Description of problem: Once the operator is installed in the cluster I try to delete it using `oc delete ns/assisted-installer` and the command never ends. Version-Release number of selected component (if applicable): How reproducible: I tried only once, this is the only env I have and I can't redeploy the operator without destroying the whole cluster. Steps to Reproduce: 1.install the operator 2.`oc delete ns/assisted-installer` Actual results: The command never ends. $ oc describe ns/assisted-installer: ``` Name: assisted-installer Labels: kubernetes.io/metadata.name=assisted-installer name=assisted-installer Annotations: openshift.io/sa.scc.mcs: s0:c25,c20 openshift.io/sa.scc.supplemental-groups: 1000640000/10000 openshift.io/sa.scc.uid-range: 1000640000/10000 Status: Terminating No resource quota. No LimitRange resource. ``` Expected results: The namespace should be deleted. Additional info:
# oc get ns/assisted-installer -o yaml apiVersion: v1 kind: Namespace metadata: annotations: kubectl.kubernetes.io/last-applied-configuration: | {"apiVersion":"v1","kind":"Namespace","metadata":{"annotations":{},"labels":{"name":"assisted-installer"},"name":"assisted-installer"}} openshift.io/sa.scc.mcs: s0:c25,c20 openshift.io/sa.scc.supplemental-groups: 1000640000/10000 openshift.io/sa.scc.uid-range: 1000640000/10000 creationTimestamp: "2021-06-07T06:04:52Z" deletionTimestamp: "2021-06-07T09:49:29Z" labels: kubernetes.io/metadata.name: assisted-installer name: assisted-installer name: assisted-installer resourceVersion: "319665" uid: 40edd6ab-8361-47fd-9740-c7aaff74682c spec: finalizers: - kubernetes status: conditions: - lastTransitionTime: "2021-06-07T09:49:41Z" message: All resources successfully discovered reason: ResourcesDiscovered status: "False" type: NamespaceDeletionDiscoveryFailure - lastTransitionTime: "2021-06-07T09:49:41Z" message: All legacy kube types successfully parsed reason: ParsedGroupVersions status: "False" type: NamespaceDeletionGroupVersionParsingFailure - lastTransitionTime: "2021-06-07T09:50:07Z" message: All content successfully deleted, may be waiting on finalization reason: ContentDeleted status: "False" type: NamespaceDeletionContentFailure - lastTransitionTime: "2021-06-07T09:49:41Z" message: 'Some resources are remaining: agentclusterinstalls.extensions.hive.openshift.io has 1 resource instances, agents.agent-install.openshift.io has 1 resource instances, clusterdeployments.hive.openshift.io has 1 resource instances' reason: SomeResourcesRemain status: "True" type: NamespaceContentRemaining - lastTransitionTime: "2021-06-07T09:49:41Z" message: 'Some content in the namespace has finalizers remaining: agent.agent-install.openshift.io/ai-deprovision in 1 resource instances, agentclusterinstall.agent-install.openshift.io/ai-deprovision in 1 resource instances, clusterdeployments.agent-install.openshift.io/ai-deprovision in 1 resource instances' reason: SomeFinalizersRemain status: "True" type: NamespaceFinalizersRemaining phase: Terminating
Looks like this is happening because the assisted-service pod may have been deleted before the rest of the resources. This causes the rest of the resources to be stuck as the finalizers may not complete. > I tried only once, this is the only env I have and I can't redeploy the operator without destroying the whole cluster. You should be able to remove the finalizers from the various resources. For 4.8 == We may not be able to provide a better user experience for this case in 4.8.0. Instead, we could document how to remove the finalizers and what a "healthy" cleanup workflow looks like: For 4.9 == we may want to think about something that would provide a better user experience. The above being said I think this is not specific to the operator/platform but rather to the integration with Hive and the other CRs.

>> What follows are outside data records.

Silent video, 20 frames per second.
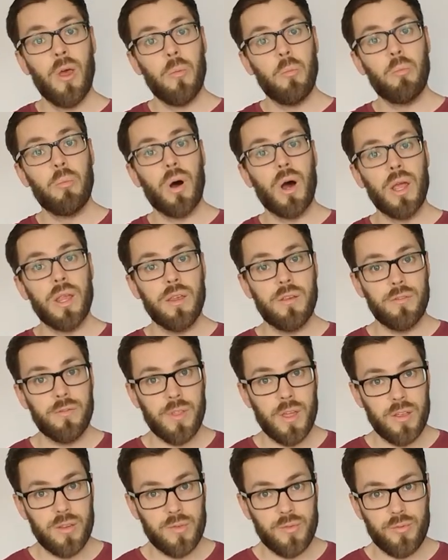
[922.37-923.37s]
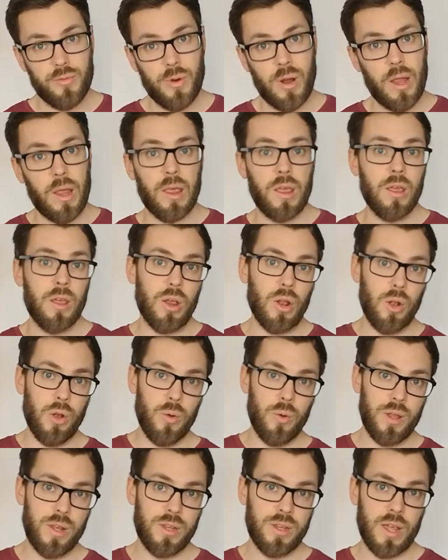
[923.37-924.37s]
Mind if there's fraying,
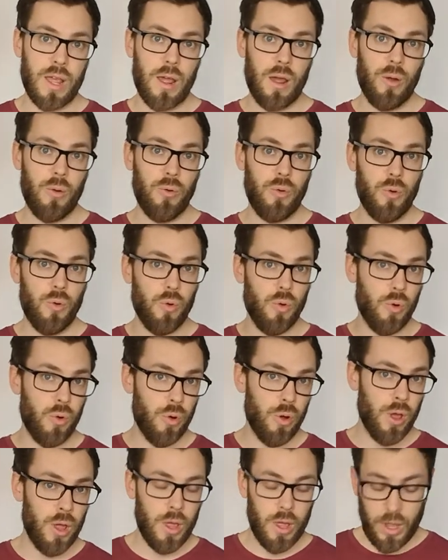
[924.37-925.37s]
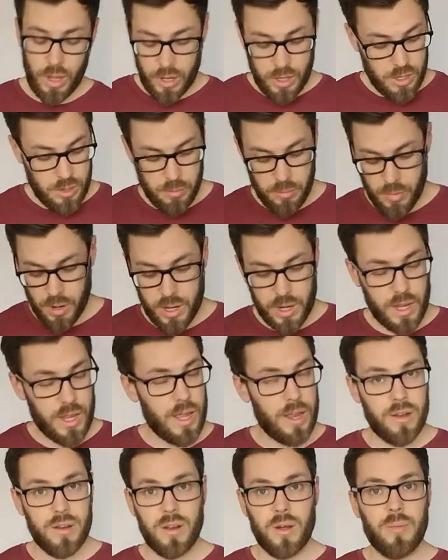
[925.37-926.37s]
glue it down, or you might
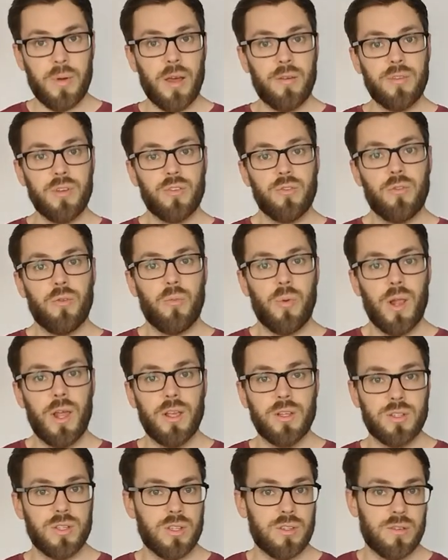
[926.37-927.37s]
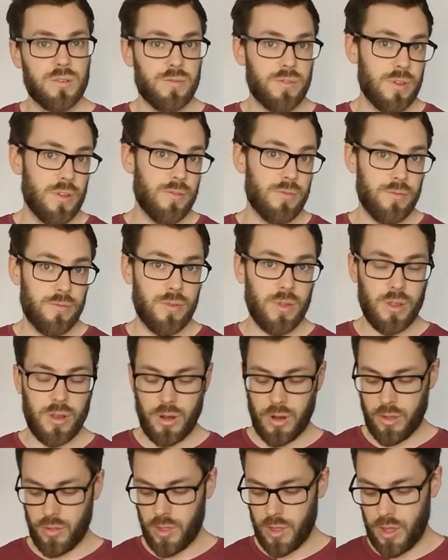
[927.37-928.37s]
end up having to replace this if you
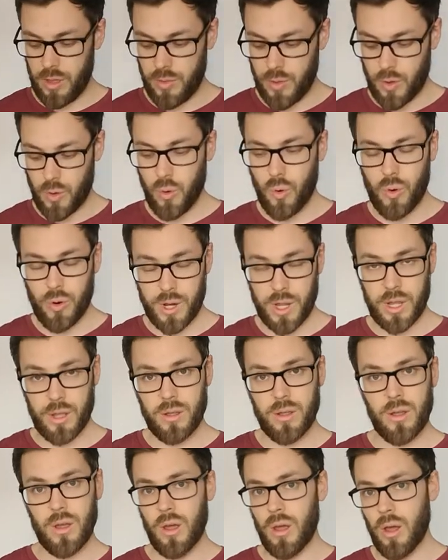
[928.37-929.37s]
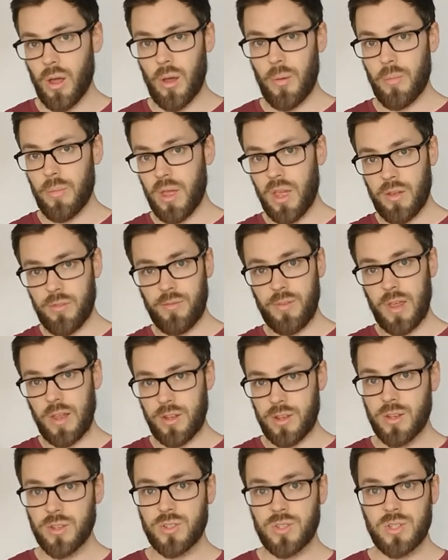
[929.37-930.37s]
know the cording, if
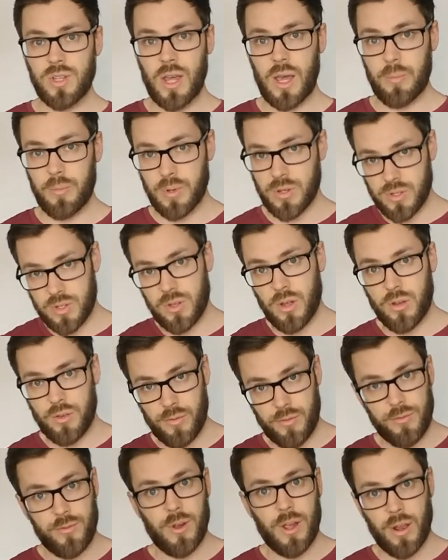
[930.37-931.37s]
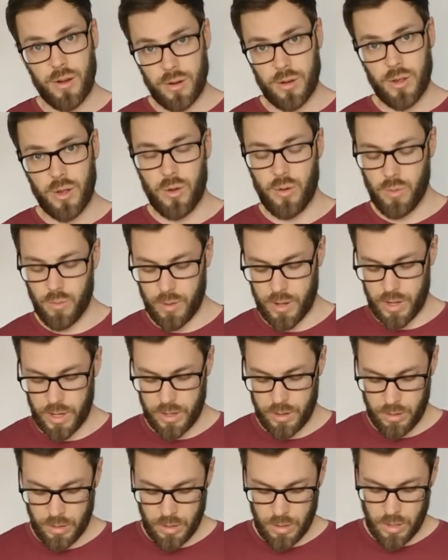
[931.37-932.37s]
it does snap and start to fray and go
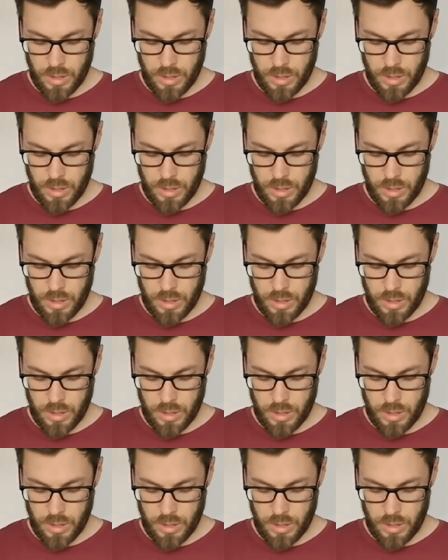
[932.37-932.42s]
away.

How does hive handle it? they probably have the same issue @dgoodwin ?
Hive doesn't do anything to handle this, I believe this is working as expected. Finalizers block deletion until the controllers that placed them remove them. If the controllers are dead, the finalizers can't stay around, I don't think there's any viable option there. Best you could do would be to document a clean teardown process.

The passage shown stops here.